Ai Frontiers 2026

Time-to-First-Token vs Word Error Rate: Picking an STT API in 2026

The fast-and-leaky vs slow-and-tight split between Deepgram and Gradium is now the production-defining buying decision for voice agents.

By June 28, 202610 min read
STT API benchmark 2026speech to text latencyvoice agent STT comparison
Time-to-First-Token vs Word Error Rate: Picking an STT API in 2026

Deepgram's Nova-3 returns its first transcribed token in roughly 150 milliseconds. Gradium's stt-translate API, which launched June 21, 2026, can take 300 to 500ms to do the same job.

That gap, measured in tenths of a second, is now the single most consequential buying decision in voice AI infrastructure. Most buyer guides still floating around the web were written in 2023 and treat speech-to-text as a commodity accuracy contest.

The 2026 market is bifurcated along a different axis: fast-and-leaky versus slow-and-tight.

A real-time STT API benchmark in 2026 is really two benchmarks stitched together. Time-to-first-token (TTFT) measures the latency from when a user stops speaking to when the first transcribed word comes back.

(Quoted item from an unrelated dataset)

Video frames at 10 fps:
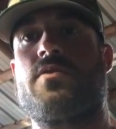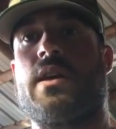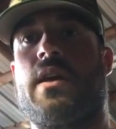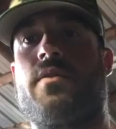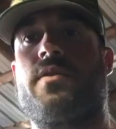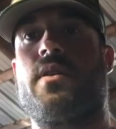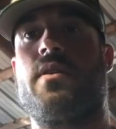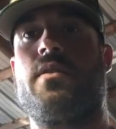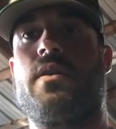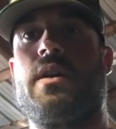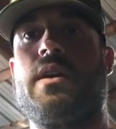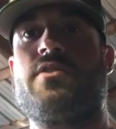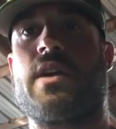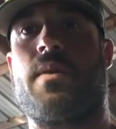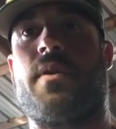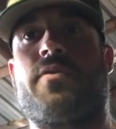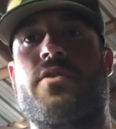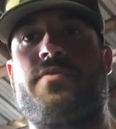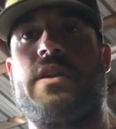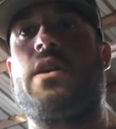check out my
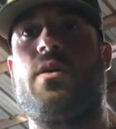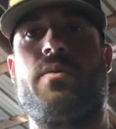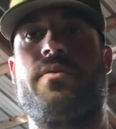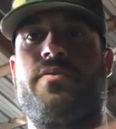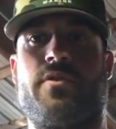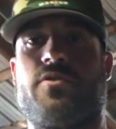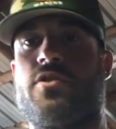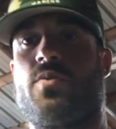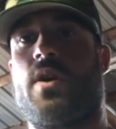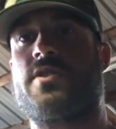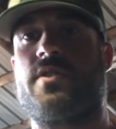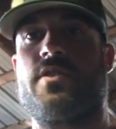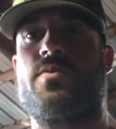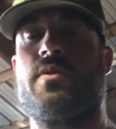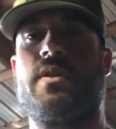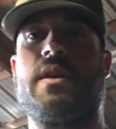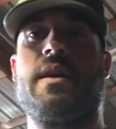first video if you're just watching this one.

Word error rate (WER) measures how many words the transcript gets wrong. Lower is better on both. Almost no shipping API wins both at once, which is why the Deepgram vs Gradium comparison has become the cleanest illustration of the tradeoff practitioners actually face.

TL;DR

  • Deepgram Nova-3 leads commercial cloud STT on TTFT (~150, 250ms p50) but sits at 7, 12% WER on mixed-condition audio.
  • Gradium, launched June 21, 2026 with a $70M seed, hits WER as low as 1.62% on controlled English benchmarks but runs 2, 3x slower.
  • End-to-end voice models (GPT-Realtime-2, Gemini 3.5 Live, Grok Voice Agent) are compressing entry pricing toward $0.05/min but do not yet replace dedicated STT for compliance, on-prem, or transcript-fidelity workloads.
  • Pick TTFT when STT feeds an LLM. Pick WER when the transcript itself is the product.

Key takeaways

  • The 25.2% WER figure sometimes attributed to Deepgram is not supported by 2026 benchmarks; Nova-3 lands at 7, 12% on mixed audio per independent testing.
  • Gradium's accuracy edge is real but narrow: 1.62% WER on Speechmatics English-only controlled testing, per the Coval STT benchmark dated May 4, 2026.
  • Cartesia's Ink-2 sits on the streaming Pareto frontier at 0.21s TTFT and 3.59% WER, per the Artificial Analysis AA-WER Streaming report (June 1, 2026).
  • At 50,000 minutes per day, STT cost is rarely the dominant line item; GPU compute for the downstream LLM is typically 40x larger.
  • Google's own developer community has confirmed Gemini Live's input_audio_transcription returns text that diverges from what the model internally processes.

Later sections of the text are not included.